A jury acquitted Amanda Davila of aggravated manslaughter and reckless manslaughter but convicted her of endangering the welfare of a child more than a year after Fajr Atiya Williams, 6, died on the way to Claremont Elementary School in Somerville for an extended school year program.

“I still don’t have my child. She’s gone forever,” the victim’s mother Najmah Nash said following the trial, according to CBS 2 NY.

“I don’t think it was fair. Do I think that the prosecution did a good job? Yes.”

Davila was accused of ignoring the helpless, non-verbal child who was in the back of the bus on July 17, 2023 as the girl “struggled violently for her life,” authorities said at the time.

The worker was looking at her cell phone with her earbuds in for nearly 20 minutes while the victim was slowly strangled after the bus went over some bumps, tightening the harness around Williams’ neck, according to prosecutors.

But defense lawyer Michael Policastro argued during the trial that the child’s family did not properly put the girl in the wheelchair.

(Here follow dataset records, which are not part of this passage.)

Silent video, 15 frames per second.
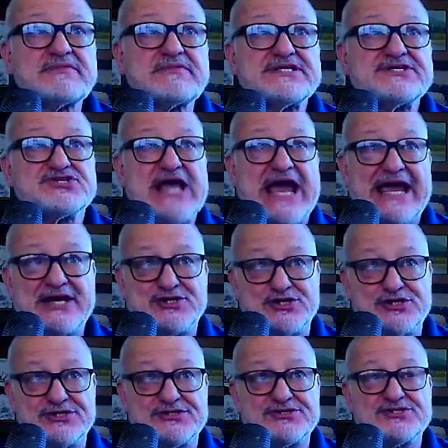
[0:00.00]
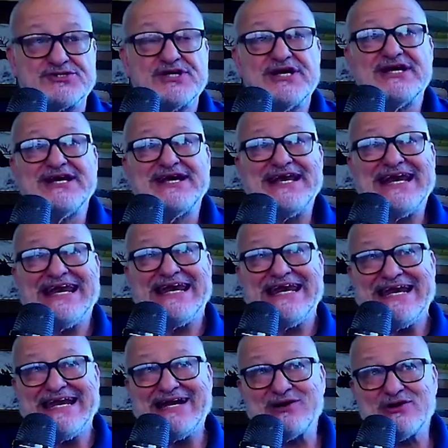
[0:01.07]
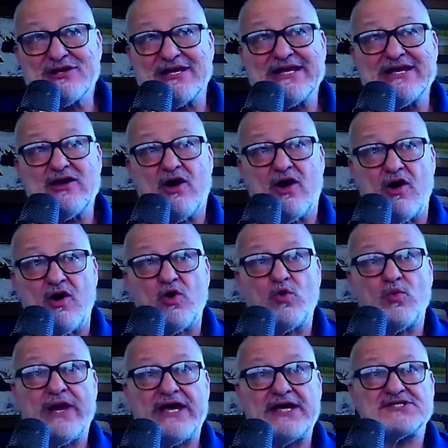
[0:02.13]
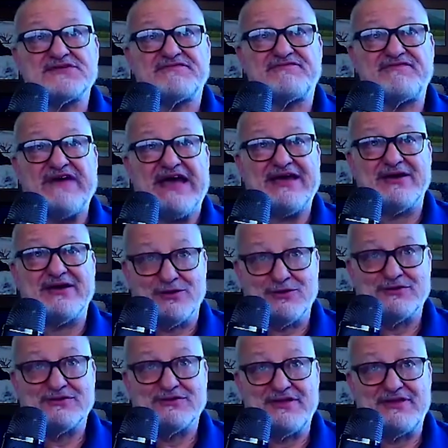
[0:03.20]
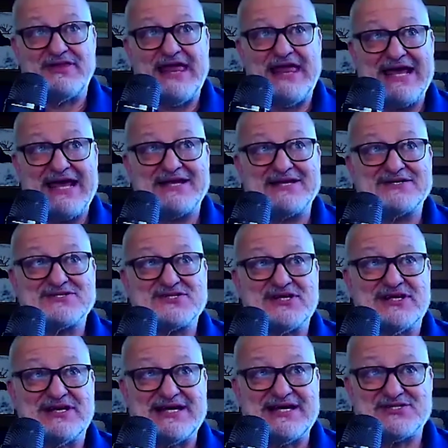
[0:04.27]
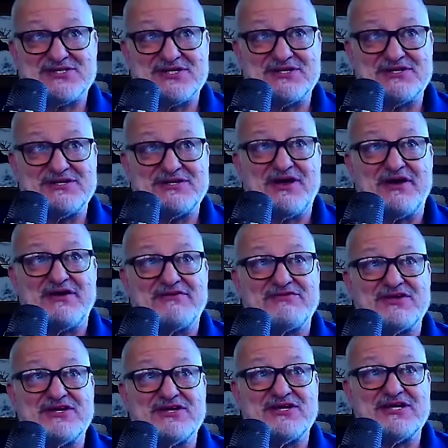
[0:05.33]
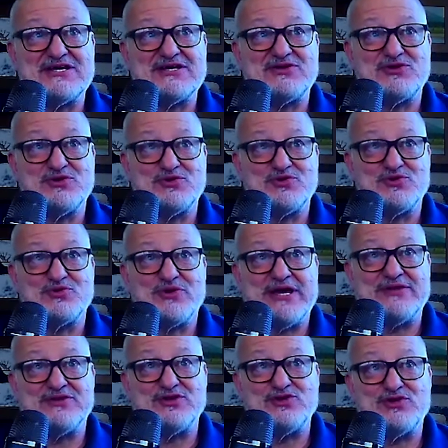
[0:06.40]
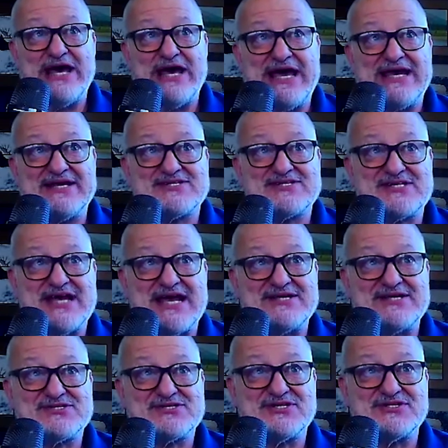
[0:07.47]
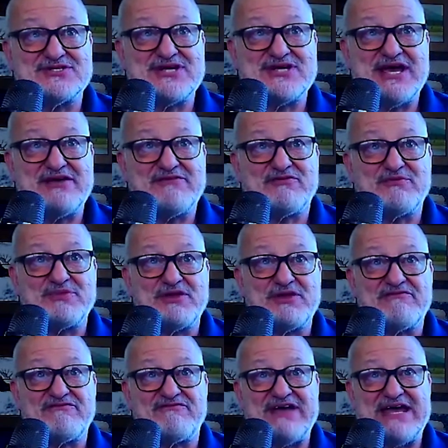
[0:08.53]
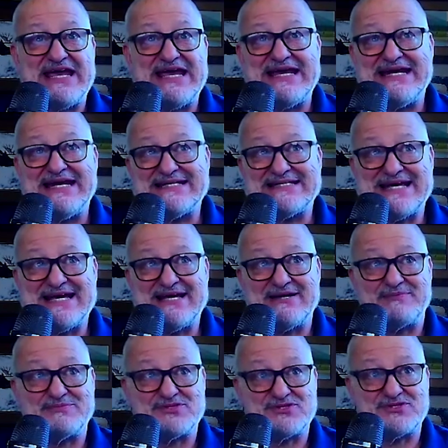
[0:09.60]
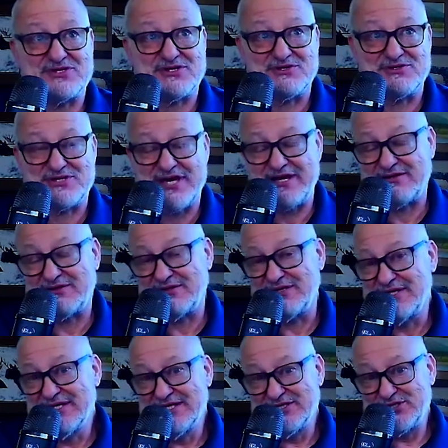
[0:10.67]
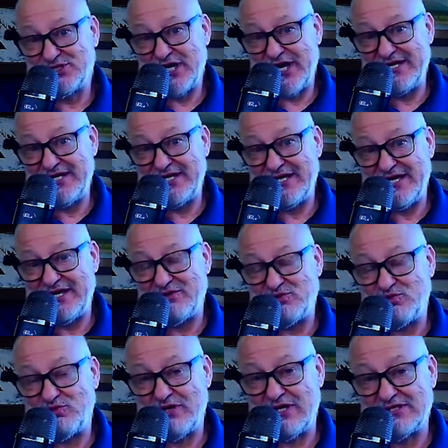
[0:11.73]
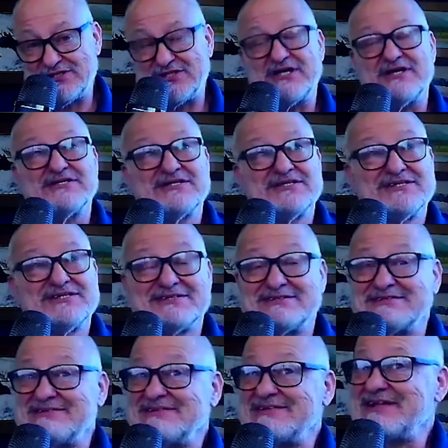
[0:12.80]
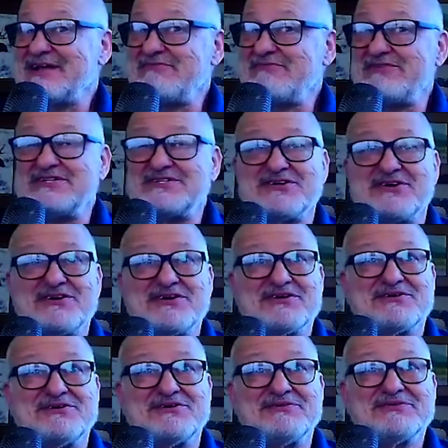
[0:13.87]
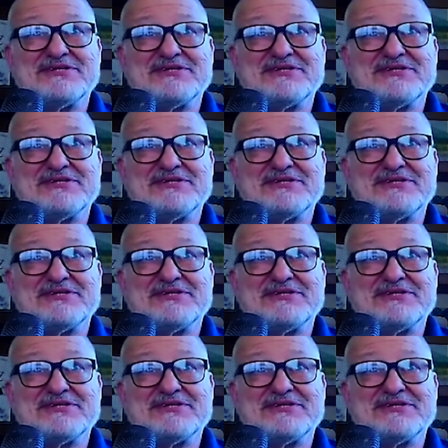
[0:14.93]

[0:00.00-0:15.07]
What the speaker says: Sanctions nearly always fail. That is the lesson of the EU and the United States could take from their vain attempts to curtail China and Russia. Love this article.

“It’s the parent’s responsibility to buckle the top and bottom parts. The parents — I guess she delegated to her 14-year-old daughter that day — did put the top part,” he said following the split verdict, according to the station.

“She didn’t put the bottom, and that’s why the little girl slipped. If that bottom harness was fastened, it wouldn’t have happened.”

Nash hit back that Davila didn’t do her job by not checking on her daughter, who had a rare chromosome disability called Emanuel syndrome.

“We did our job. We got my baby to the bus,” she reportedly said. “She was strapped in, and that’s a fact. So, any description, or any disbelief in that, is shame on you.” 

The bus monitor took the stand in her own defense and admitted she should have done more.

“I made a mistake. You guys are trying to put me in jail for 10-20 years on a mistake,” she said, according to ABC 7 NY.

“I’m partially to blame but there’s other people to blame too, not just me.”

She could be hit with at least five years in prison when she’s sentenced in March.